I think everything that I was allowed to purchase in my dorm room cost less than $50 and all came from Target. Everything else was a gift that I was thankful for, regardless of if it coordinated with any sort of scheme or not. That three-drawer plastic thing in the corner is still in my bathroom today, holding cosmetics and hair accessories. My room theme? Apparently, purple. And that's it. Nothing else. Just... purple. (And no, we're not going to talk about my affinity for baby tees.)
Now: You should either hire an interior designer or spend your first two weeks at school DIY'ing a blog-worthy student bedroom.
When I was preparing for college, I remember dreaming that I would live inside a perfectly coordinated dorm room right out of a Pottery Barn Teen catalogue. Just the other day, I saw an impeccably styled room on Apartment Therapy that I was shocked to find out belonged to an actual person. Like, an eighteen year old person.
via |
Then: You filled out your roommate survey and prayed that you wouldn't be paired up with a murderer. You spoke on the phone exactly once, decided what each of you would contribute to the success of "the room," and met for the first time on move-in day.
My first roommate was from Maine. I don't even remember talking to her on the phone, but I do remember we met up with our families at Friendly's the day before we moved in. I also remember meeting her and thinking we had absolutely nothing in common, which I thought was weird, because I so carefully filled out the information on my roommate survey. I did get along really well with her mom, and realized that she was the one I actually should have been living with, because in a shocking twist of events- she filled out the form! Needless to say, we did not stay roommates and lifelong friends (which, unlike my husband, basically never happens). But the great thing about college is once you get the swing of things, you actually make friends on your own and are able to choose who you would be compatible with (like an adult! Crazy).

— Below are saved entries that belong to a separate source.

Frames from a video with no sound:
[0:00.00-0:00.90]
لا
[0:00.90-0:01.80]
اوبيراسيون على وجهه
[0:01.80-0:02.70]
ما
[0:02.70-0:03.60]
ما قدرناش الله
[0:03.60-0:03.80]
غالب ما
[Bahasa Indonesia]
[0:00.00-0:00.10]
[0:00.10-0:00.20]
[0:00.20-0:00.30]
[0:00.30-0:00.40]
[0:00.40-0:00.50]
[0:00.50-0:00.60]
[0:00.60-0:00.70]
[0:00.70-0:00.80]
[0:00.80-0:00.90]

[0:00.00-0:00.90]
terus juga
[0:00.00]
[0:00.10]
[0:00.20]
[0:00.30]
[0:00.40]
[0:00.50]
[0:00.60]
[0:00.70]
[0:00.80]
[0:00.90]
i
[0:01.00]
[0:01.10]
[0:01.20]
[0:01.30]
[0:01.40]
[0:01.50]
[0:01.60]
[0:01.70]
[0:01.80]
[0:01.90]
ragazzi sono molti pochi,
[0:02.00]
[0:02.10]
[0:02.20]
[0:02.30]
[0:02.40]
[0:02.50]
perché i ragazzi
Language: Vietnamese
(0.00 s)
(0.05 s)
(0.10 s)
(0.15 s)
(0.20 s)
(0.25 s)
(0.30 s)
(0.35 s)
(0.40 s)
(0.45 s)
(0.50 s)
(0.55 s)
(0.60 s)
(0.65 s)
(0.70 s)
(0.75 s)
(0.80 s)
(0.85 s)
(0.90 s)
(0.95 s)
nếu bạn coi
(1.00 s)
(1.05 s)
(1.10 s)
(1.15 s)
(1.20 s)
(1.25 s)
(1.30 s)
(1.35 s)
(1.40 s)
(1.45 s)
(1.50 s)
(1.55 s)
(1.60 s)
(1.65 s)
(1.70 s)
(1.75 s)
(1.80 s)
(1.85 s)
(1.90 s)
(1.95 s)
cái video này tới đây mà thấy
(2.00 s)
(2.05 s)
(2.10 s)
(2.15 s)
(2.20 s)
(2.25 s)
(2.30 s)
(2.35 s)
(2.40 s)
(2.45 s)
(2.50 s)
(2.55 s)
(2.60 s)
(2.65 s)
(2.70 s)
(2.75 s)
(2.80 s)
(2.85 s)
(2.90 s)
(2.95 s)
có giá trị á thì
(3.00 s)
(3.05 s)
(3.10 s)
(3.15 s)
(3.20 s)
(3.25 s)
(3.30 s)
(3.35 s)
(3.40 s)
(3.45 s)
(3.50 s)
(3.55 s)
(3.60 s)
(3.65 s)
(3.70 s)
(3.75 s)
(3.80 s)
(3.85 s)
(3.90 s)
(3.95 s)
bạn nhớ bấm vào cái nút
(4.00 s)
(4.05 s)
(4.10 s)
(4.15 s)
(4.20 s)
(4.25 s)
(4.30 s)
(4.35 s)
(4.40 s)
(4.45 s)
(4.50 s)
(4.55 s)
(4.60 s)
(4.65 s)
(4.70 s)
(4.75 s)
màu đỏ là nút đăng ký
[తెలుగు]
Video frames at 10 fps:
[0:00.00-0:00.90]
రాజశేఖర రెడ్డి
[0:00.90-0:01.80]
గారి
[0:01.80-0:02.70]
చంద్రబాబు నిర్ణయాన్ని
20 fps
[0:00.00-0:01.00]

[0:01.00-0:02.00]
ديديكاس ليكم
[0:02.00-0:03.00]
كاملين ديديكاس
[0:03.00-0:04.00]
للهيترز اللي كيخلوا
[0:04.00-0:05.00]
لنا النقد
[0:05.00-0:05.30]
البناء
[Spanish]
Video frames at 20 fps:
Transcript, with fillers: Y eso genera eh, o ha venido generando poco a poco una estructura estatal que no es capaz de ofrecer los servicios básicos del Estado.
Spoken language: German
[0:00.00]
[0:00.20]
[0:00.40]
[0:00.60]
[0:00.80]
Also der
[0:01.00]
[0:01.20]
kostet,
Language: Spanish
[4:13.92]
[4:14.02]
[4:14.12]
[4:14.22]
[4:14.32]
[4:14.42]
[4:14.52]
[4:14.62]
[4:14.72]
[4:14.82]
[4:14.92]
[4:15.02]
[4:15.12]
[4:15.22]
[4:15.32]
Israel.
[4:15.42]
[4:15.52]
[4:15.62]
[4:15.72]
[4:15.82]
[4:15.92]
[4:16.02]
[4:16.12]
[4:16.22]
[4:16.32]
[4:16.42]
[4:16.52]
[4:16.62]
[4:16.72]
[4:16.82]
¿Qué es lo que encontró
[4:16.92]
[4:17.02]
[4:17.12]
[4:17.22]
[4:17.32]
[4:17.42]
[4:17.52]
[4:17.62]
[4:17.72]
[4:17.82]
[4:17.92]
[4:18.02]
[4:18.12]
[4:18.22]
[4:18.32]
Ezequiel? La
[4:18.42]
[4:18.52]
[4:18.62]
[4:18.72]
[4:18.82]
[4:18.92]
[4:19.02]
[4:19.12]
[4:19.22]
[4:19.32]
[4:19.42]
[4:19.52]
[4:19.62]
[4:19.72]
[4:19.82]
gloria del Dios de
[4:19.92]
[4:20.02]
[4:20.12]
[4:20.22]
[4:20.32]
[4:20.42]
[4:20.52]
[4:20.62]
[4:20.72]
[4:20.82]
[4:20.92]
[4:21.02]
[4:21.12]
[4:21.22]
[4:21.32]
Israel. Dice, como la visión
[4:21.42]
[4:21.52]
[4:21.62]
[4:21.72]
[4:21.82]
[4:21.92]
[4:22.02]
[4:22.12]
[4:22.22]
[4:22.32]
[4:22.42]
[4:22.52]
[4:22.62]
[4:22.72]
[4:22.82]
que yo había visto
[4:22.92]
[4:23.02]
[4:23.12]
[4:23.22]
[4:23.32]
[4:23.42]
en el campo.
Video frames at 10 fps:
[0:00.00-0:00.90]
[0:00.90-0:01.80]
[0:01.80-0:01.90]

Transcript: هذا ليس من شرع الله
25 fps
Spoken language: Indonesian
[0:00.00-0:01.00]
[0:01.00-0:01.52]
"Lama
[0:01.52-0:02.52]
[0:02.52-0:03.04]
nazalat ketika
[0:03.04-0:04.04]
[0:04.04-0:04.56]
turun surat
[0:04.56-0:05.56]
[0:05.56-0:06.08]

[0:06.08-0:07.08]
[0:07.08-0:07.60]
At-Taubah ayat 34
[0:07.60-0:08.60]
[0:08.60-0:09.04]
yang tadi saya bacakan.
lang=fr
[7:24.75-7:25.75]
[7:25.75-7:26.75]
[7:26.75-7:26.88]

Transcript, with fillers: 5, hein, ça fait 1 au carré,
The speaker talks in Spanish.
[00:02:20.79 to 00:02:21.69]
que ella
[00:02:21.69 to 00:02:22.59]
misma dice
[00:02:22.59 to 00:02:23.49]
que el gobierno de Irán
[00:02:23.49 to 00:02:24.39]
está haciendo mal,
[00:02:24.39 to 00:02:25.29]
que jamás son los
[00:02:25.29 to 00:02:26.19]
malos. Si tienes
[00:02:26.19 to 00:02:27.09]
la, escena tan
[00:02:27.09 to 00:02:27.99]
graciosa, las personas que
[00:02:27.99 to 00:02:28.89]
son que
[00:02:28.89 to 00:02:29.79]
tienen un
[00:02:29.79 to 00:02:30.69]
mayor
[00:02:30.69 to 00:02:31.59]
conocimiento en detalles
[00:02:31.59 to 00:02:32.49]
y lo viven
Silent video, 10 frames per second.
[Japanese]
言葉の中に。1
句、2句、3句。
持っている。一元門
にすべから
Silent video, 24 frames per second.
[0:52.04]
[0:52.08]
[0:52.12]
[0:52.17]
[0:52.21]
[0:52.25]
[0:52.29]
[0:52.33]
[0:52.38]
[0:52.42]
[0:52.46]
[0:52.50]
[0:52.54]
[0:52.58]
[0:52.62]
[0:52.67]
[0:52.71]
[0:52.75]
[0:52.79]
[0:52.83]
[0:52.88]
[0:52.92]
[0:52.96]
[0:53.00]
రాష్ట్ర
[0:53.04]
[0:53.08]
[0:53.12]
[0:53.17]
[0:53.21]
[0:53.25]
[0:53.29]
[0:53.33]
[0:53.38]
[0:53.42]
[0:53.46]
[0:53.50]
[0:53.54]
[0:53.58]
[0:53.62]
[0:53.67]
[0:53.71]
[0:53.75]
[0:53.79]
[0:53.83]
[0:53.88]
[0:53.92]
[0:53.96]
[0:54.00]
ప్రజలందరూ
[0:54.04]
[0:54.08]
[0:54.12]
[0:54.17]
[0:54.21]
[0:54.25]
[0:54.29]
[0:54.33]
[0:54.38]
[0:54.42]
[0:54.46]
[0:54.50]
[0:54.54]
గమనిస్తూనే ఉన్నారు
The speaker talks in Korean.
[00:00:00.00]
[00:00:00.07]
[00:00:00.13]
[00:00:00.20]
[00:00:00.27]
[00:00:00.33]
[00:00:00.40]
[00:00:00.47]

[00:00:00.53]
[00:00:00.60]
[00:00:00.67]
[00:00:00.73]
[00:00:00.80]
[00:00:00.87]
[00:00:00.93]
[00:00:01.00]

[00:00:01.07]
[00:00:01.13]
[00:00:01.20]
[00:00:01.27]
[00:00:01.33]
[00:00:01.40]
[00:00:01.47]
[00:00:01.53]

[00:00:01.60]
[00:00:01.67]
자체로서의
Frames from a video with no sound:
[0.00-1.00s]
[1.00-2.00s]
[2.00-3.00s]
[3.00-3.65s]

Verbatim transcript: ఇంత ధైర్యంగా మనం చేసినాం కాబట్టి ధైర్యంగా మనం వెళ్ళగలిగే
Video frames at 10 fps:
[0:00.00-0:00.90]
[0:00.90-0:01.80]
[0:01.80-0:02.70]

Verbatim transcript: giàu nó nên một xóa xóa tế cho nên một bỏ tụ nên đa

my first chosen roommate kb- watts 216 fo life. |
Now: Okay, so I don't know if that much has changed, because unless you are going to college with people you knew from high school, I'm pretty sure that they still randomly pair you up (no matter what you fill out on that stupid survey). At least now you can friend each other on Facebook and find out prior to living together whether or not they're a psychopath.
I can't tell you whether it is better or worse, easier or harder to start college in 2013 versus 2003. I can tell you that if you dwell on the negative stuff, it's going to be awful no matter what. So relax. Use the Internet sparingly (unless it's getting ideas for your really awesome dorm room, something I did not have the luxury of) and sign up for every activity that allows you to meet people in person. DO NOT go home every weekend. If you need to do that, save yourself the money and commute instead of forking over more than what you would pay for rent in the city, just to live in a room with no shower. And I know it's impossible, but try, just try for me, please, to not do things that ten years from now, you will look at and be like wtf? After all, your shiz is already all over the Internet anyway. Think about how not to embarass your almost thirty year old self.
But just have fun. I know it's super annoying and every adult tells you, "this is the best time in your life," as they wistfully wipe away a tear, but seriously, they're right. You will never be able to nap midday just because you feel like it, eat a bunch of horrible food and only gain fifteen pounds, or live within ten seconds of your closest friends. So just enjoy it.
But don't be an idiot. I don't want to see any more of you on the news.